If you're a professional photographer, showing clients images on an iPad can save you from having to lug a laptop around with you. But one of the problems of a tablet for pro-level use is that they're not calibrated, so image color and range may not be accurate. But now X-Rite is planning to change that, and with the launch of an app on both Android and iOS promises to make your favorite mobile device that much more precise.

The program is called ColorTRUE, and it's available as a free download for both iOS and Android. It connects to your computer that has some of X-Rite's hardware and software installed, and then allows you to use the X-Rite calibrator on your mobile device. Not only does it create a calibrated profile, but the app also allows you to switch back and forth between a number of subtly tweaked versions of the profile.

For example, you can select the ambient light source to better show your images depending on if your outdoors, in an office, or elsewhere. You can choose between multiple different color spaces depending on what you're working with, you can alter the white point, and you can even show a print simulation based on different printer setups.

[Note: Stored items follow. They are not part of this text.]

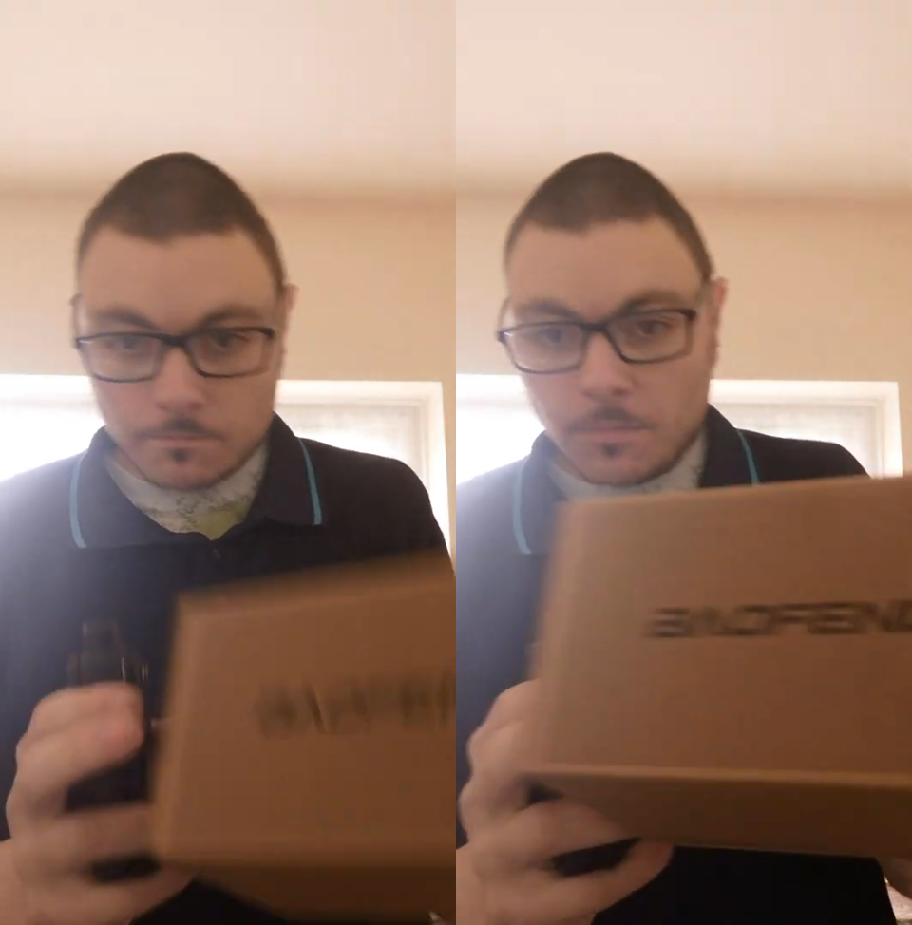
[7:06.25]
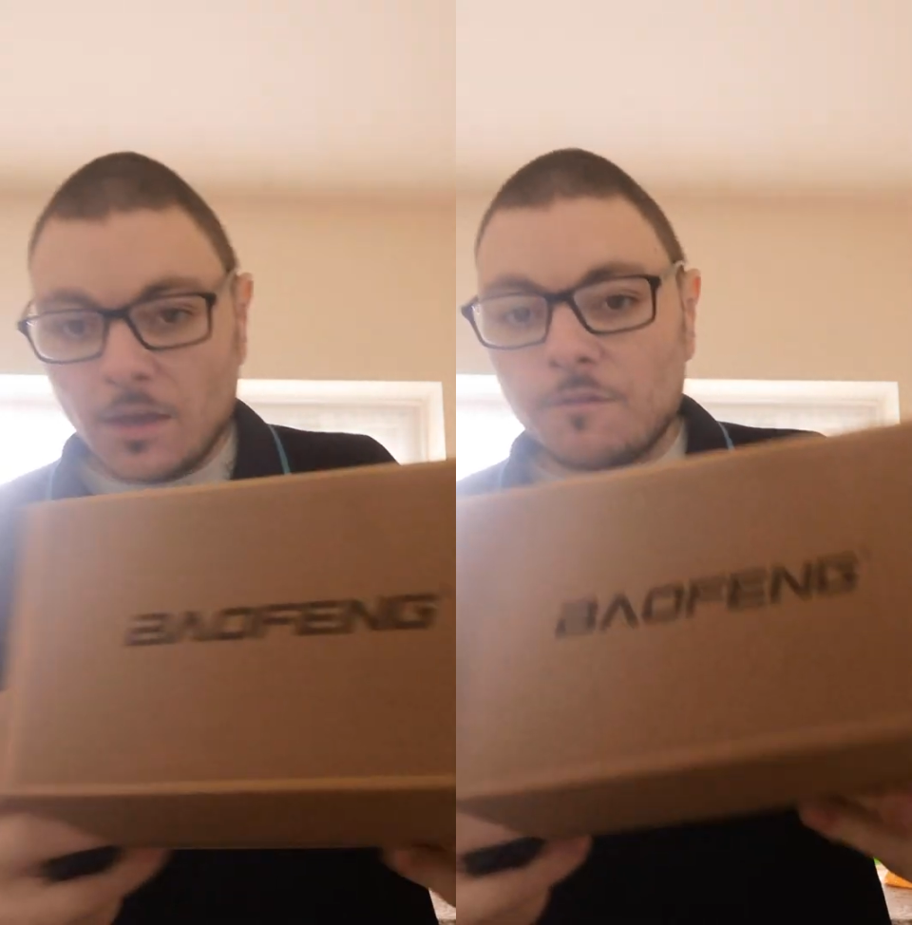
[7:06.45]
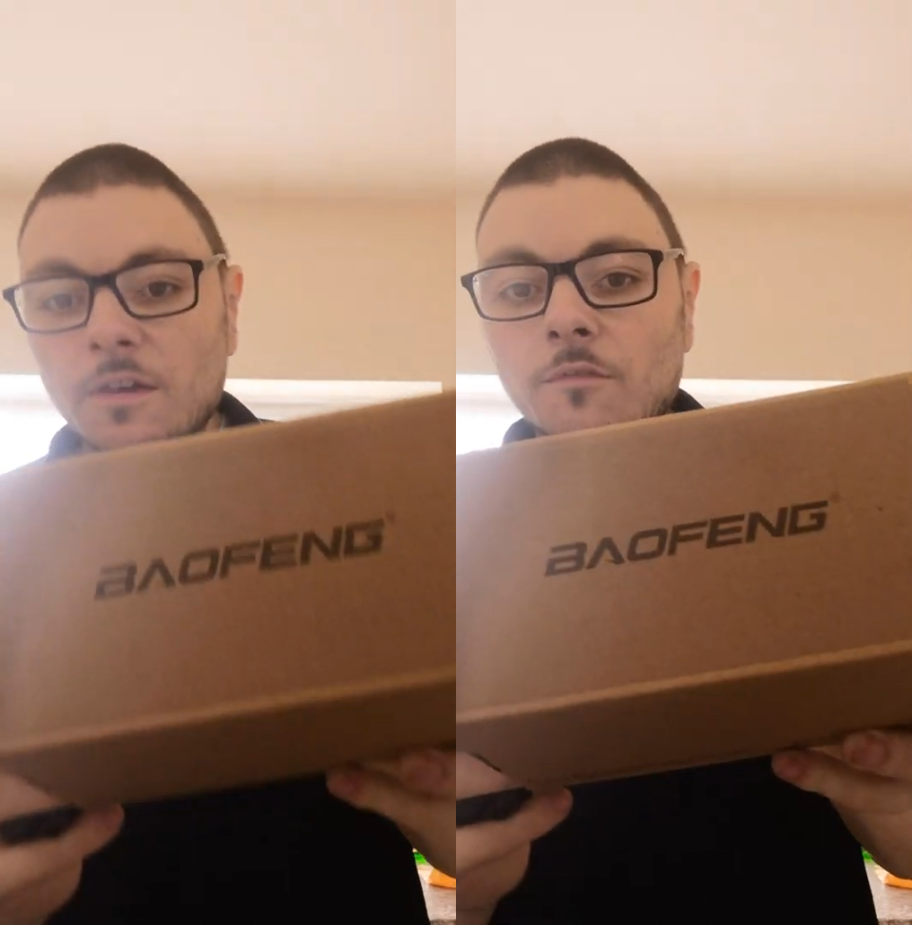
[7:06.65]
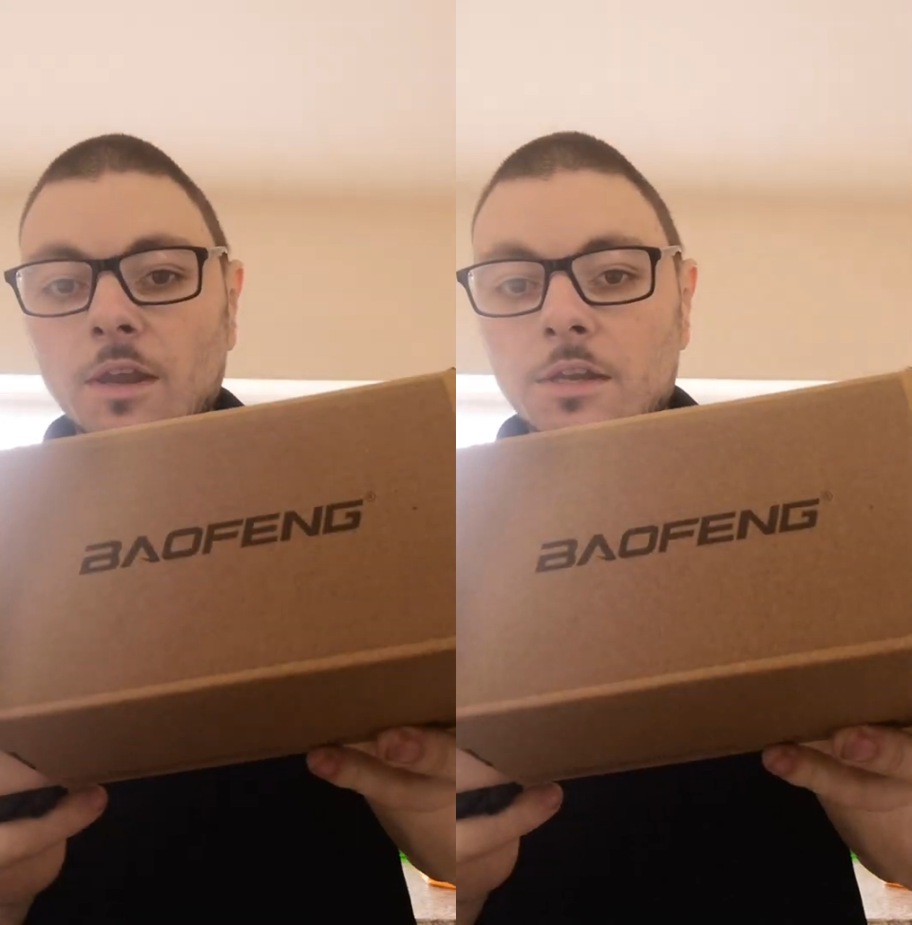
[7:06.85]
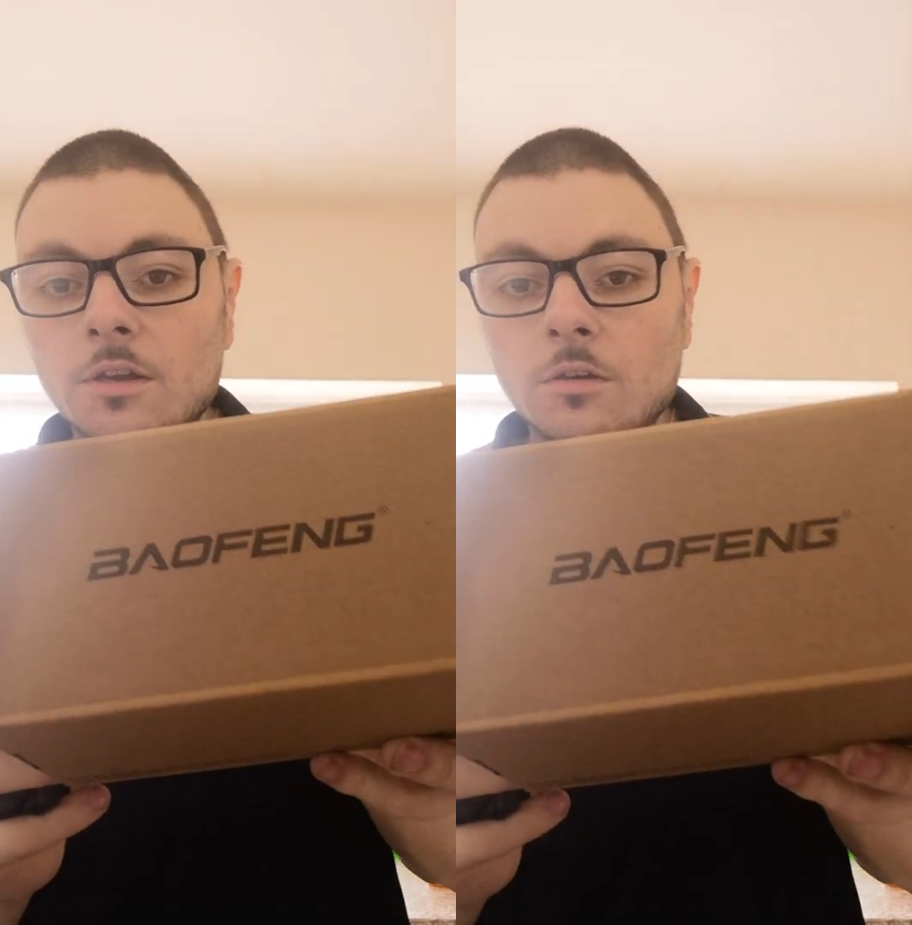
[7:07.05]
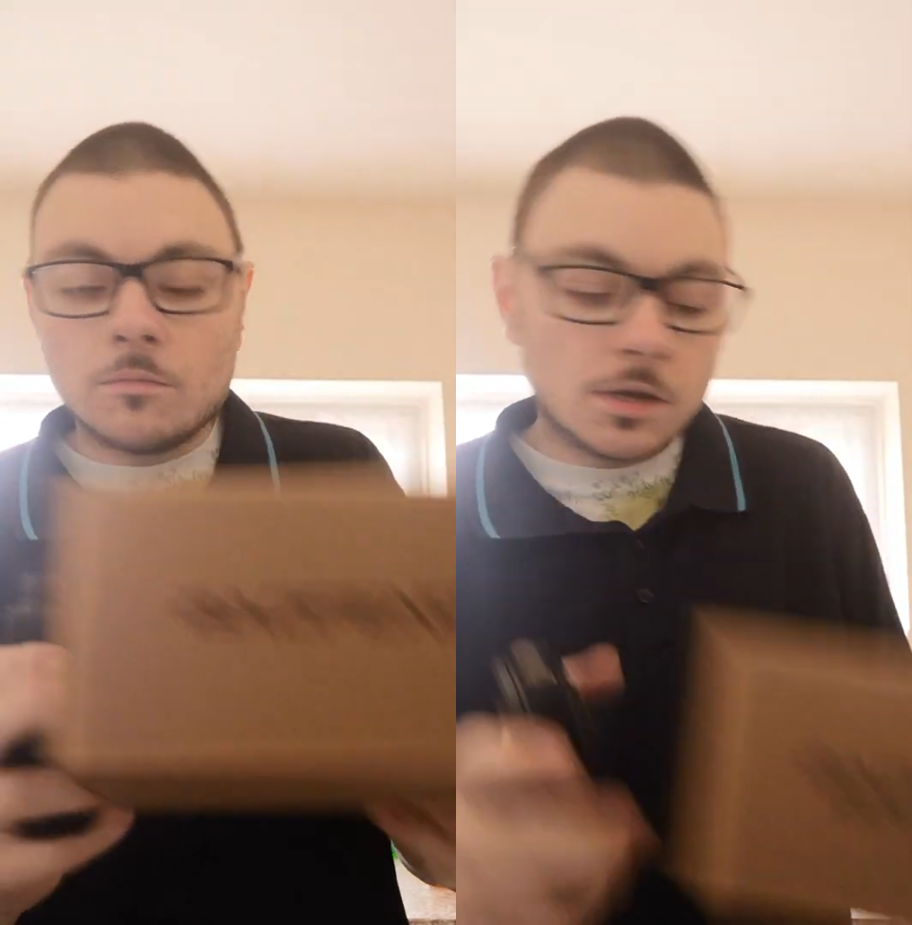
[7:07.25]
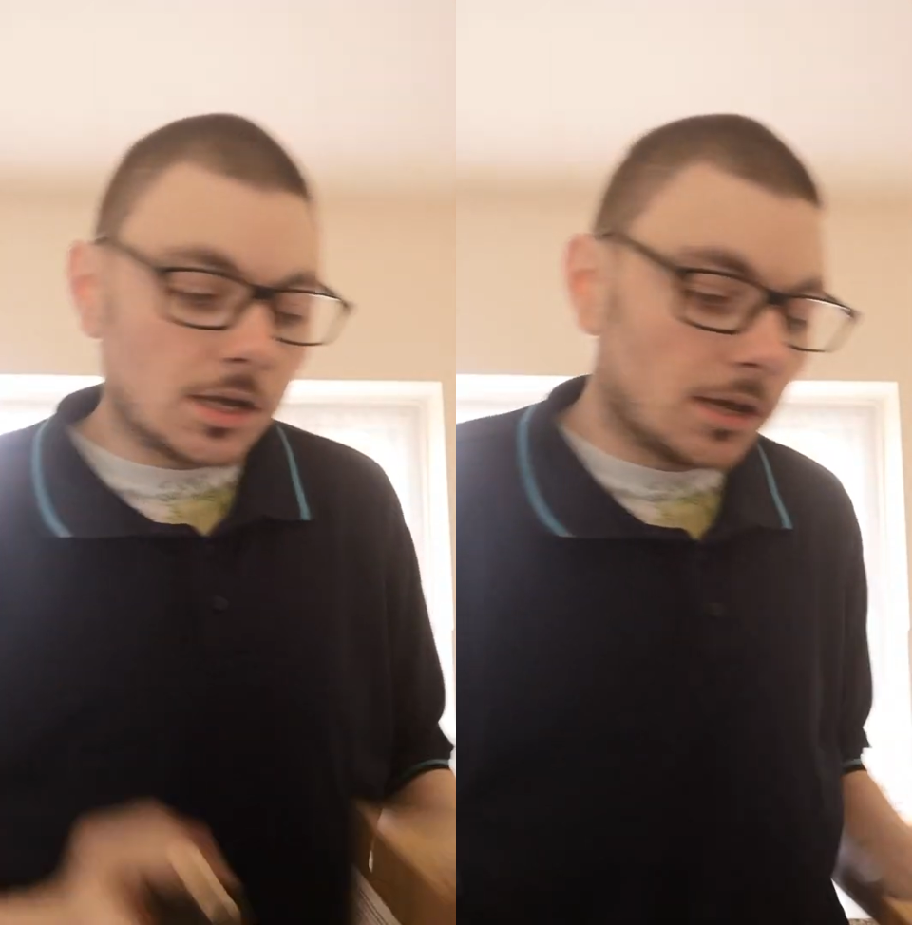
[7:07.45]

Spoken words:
Baofeng radio. I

Unfortunately, these screen changes don't work system wide, so they'll only hold for when you're viewing images within the app itself. But X-Rite has also released an SDK, so app makers can port the calibration into their own software—so maybe future revisions of Snapseed or various Adobe applications will be able to run the corrected colors.

For now, this is what ColorTRUE works with a limited set of hardware. iOS phones and tablets support ColorMunki Smile, ColorMunki Display, i1Display Pro, and i1Pro 2, and Android phones and tablets support ColorMunki Display and i1Display Pro.